◆ **Task requirements**: Pictures are to be left out, and every entry repeated exactly.

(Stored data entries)
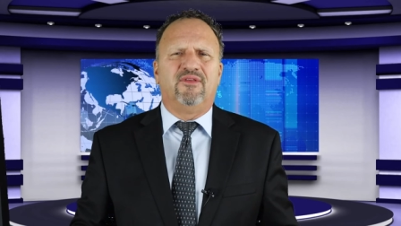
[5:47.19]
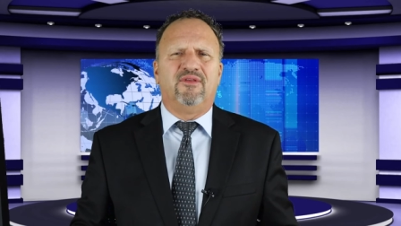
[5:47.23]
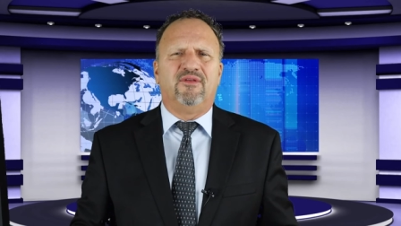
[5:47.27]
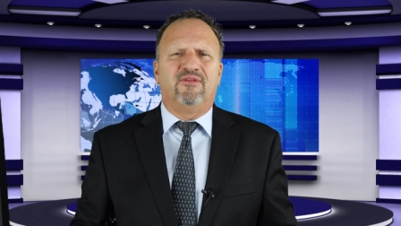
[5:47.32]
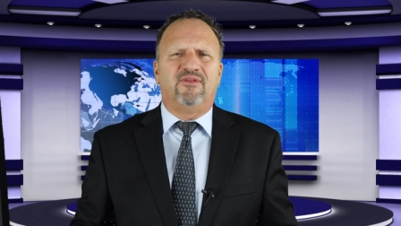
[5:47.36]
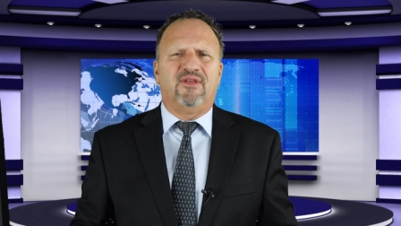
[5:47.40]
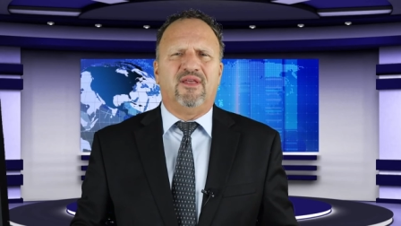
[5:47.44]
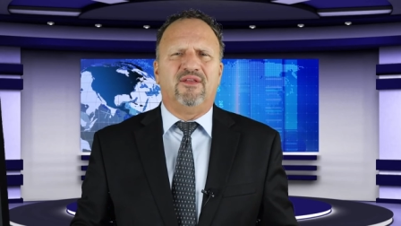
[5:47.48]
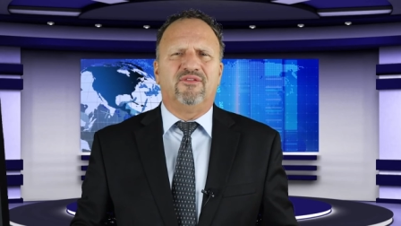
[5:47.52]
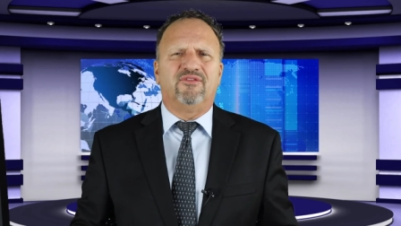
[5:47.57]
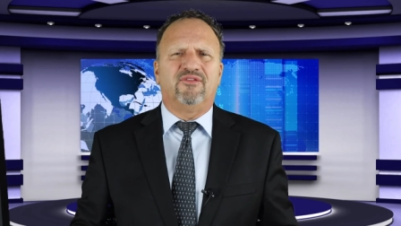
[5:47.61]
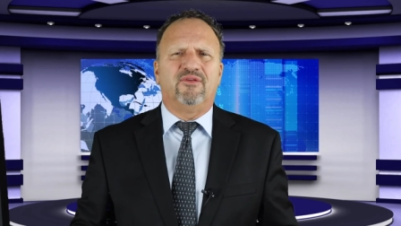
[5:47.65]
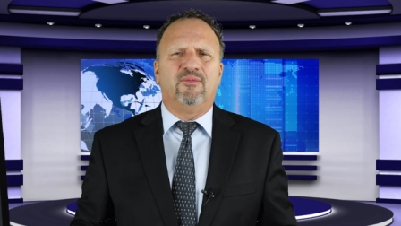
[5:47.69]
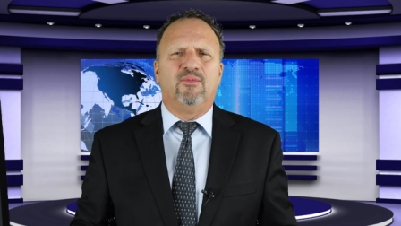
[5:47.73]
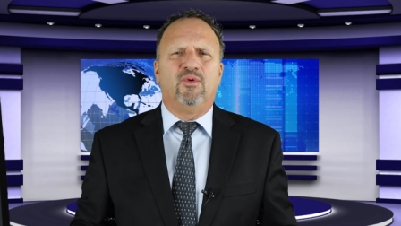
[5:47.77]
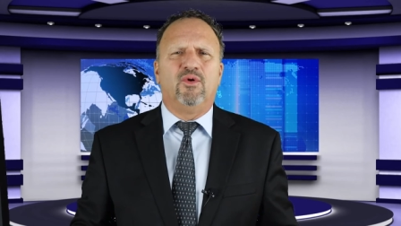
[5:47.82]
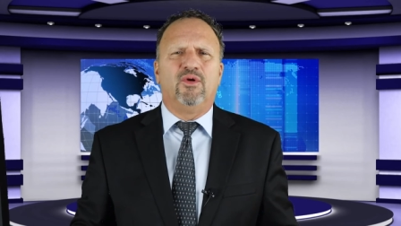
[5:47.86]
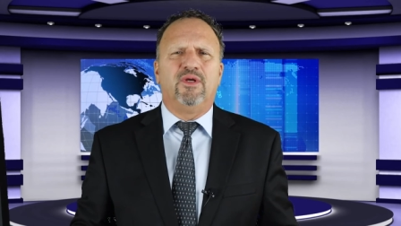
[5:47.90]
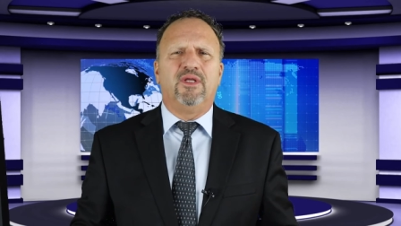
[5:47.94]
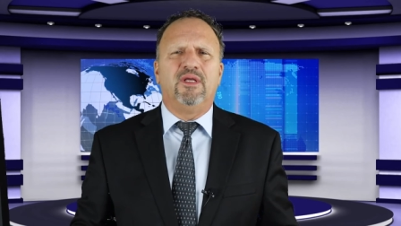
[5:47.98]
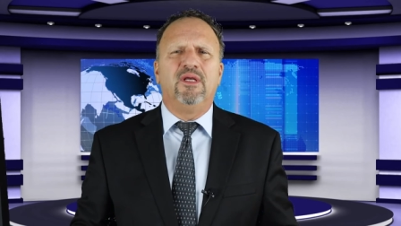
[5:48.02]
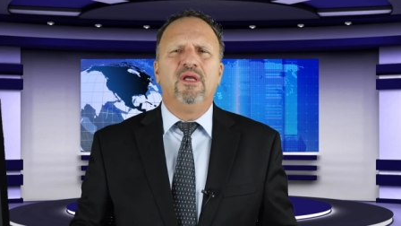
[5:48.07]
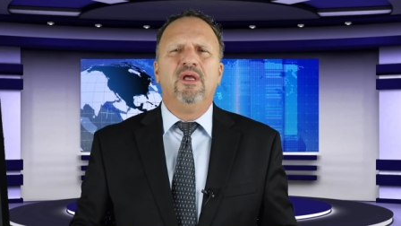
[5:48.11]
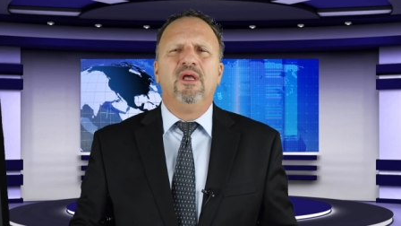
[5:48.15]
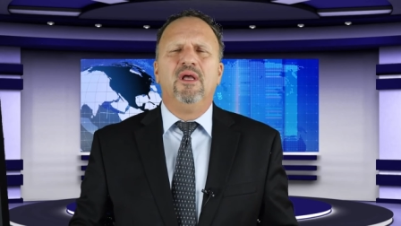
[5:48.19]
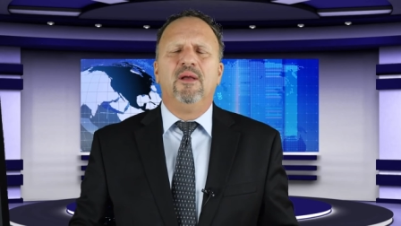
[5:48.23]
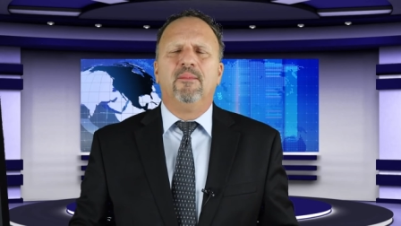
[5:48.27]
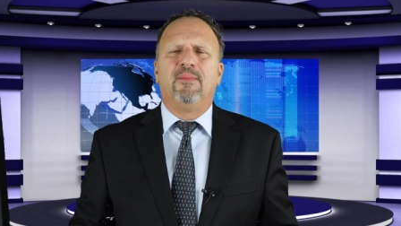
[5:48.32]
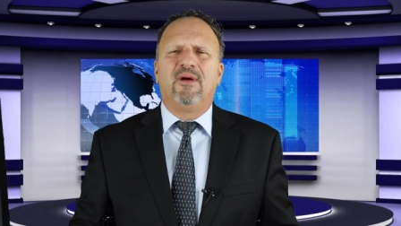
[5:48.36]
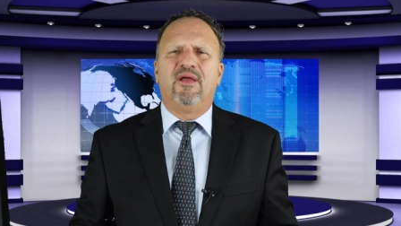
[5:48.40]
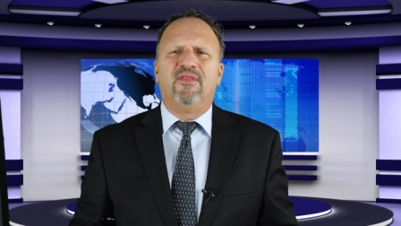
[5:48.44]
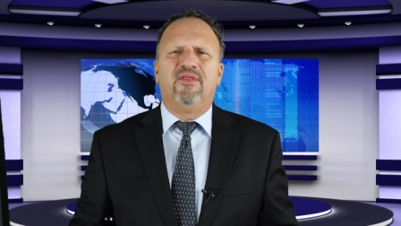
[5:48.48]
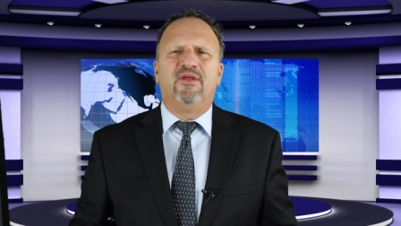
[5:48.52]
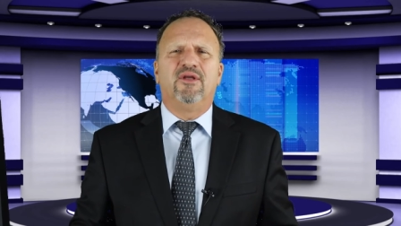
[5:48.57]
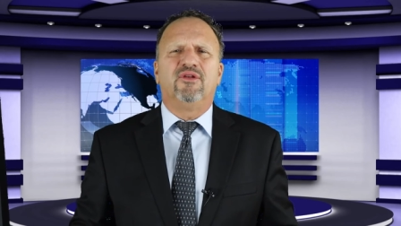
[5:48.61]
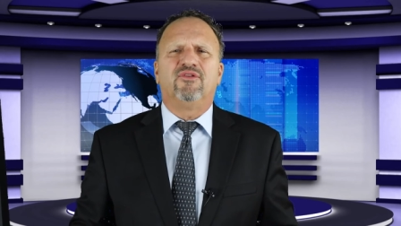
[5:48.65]
of the testimony
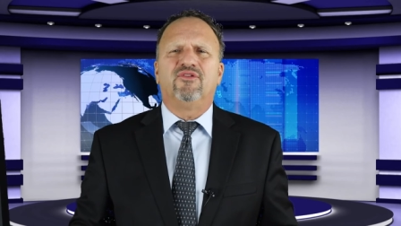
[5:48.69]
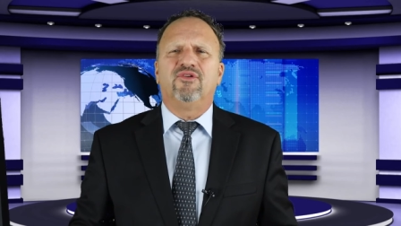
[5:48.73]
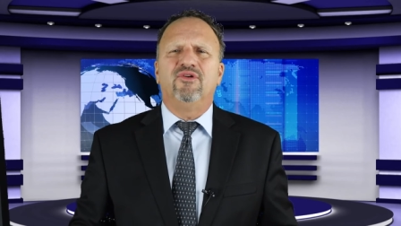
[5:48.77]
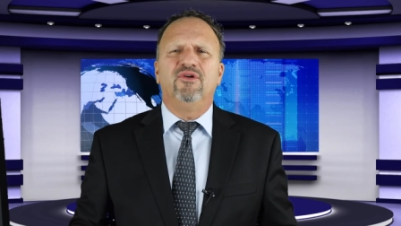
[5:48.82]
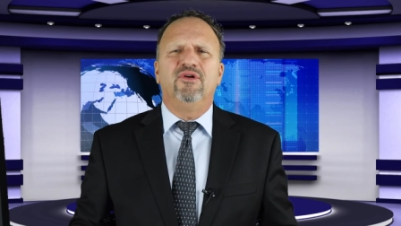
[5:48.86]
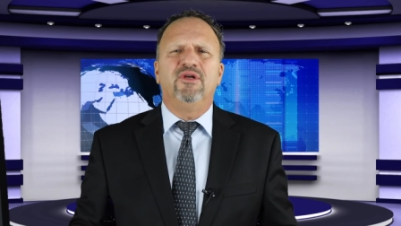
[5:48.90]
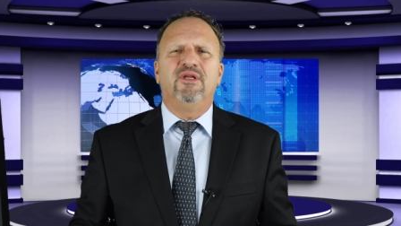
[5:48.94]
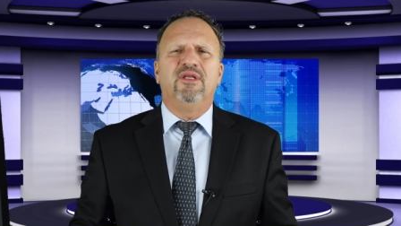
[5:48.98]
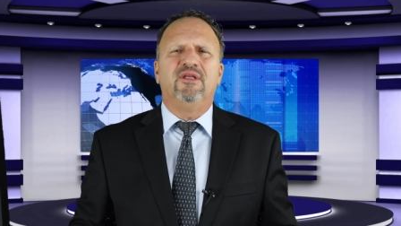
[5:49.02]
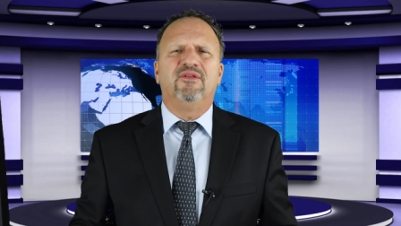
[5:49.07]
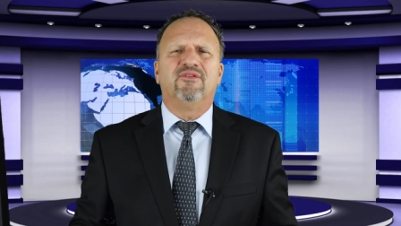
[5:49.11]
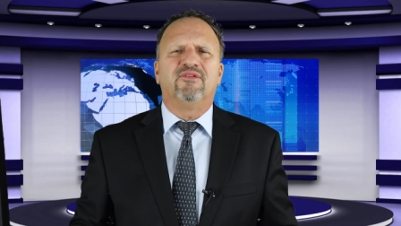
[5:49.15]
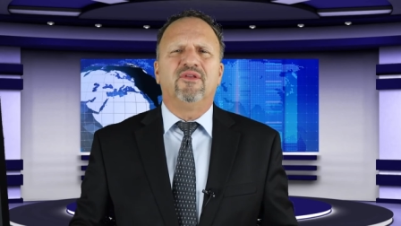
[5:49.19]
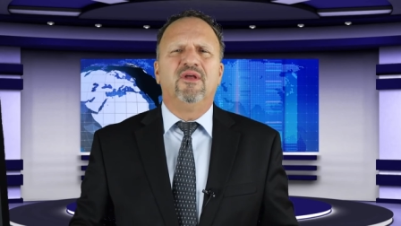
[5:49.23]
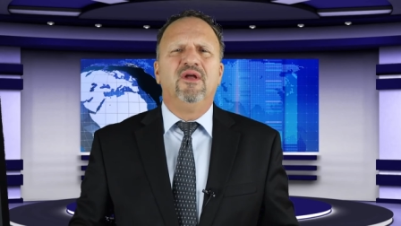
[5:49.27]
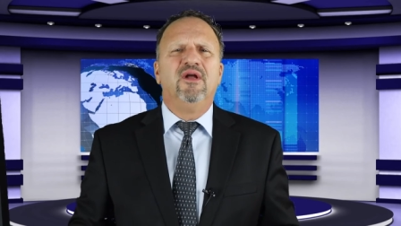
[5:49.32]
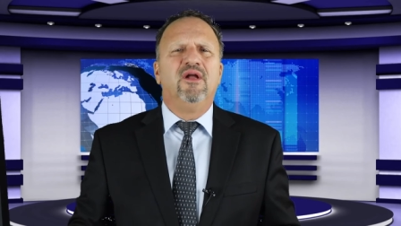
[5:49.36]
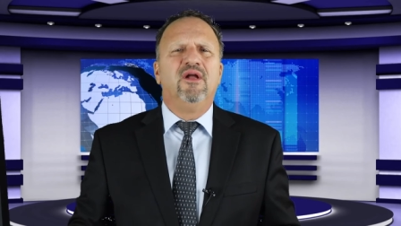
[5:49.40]
by the attorneys.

◆ **Response area**:
[5:47.19]
[5:47.23]
[5:47.27]
[5:47.32]
[5:47.36]
[5:47.40]
[5:47.44]
[5:47.48]
[5:47.52]
[5:47.57]
[5:47.61]
[5:47.65]
[5:47.69]
[5:47.73]
[5:47.77]
[5:47.82]
[5:47.86]
[5:47.90]
[5:47.94]
[5:47.98]
[5:48.02]
[5:48.07]
[5:48.11]
[5:48.15]
[5:48.19]
[5:48.23]
[5:48.27]
[5:48.32]
[5:48.36]
[5:48.40]
[5:48.44]
[5:48.48]
[5:48.52]
[5:48.57]
[5:48.61]
[5:48.65]
of the testimony
[5:48.69]
[5:48.73]
[5:48.77]
[5:48.82]
[5:48.86]
[5:48.90]
[5:48.94]
[5:48.98]
[5:49.02]
[5:49.07]
[5:49.11]
[5:49.15]
[5:49.19]
[5:49.23]
[5:49.27]
[5:49.32]
[5:49.36]
[5:49.40]
by the attorneys.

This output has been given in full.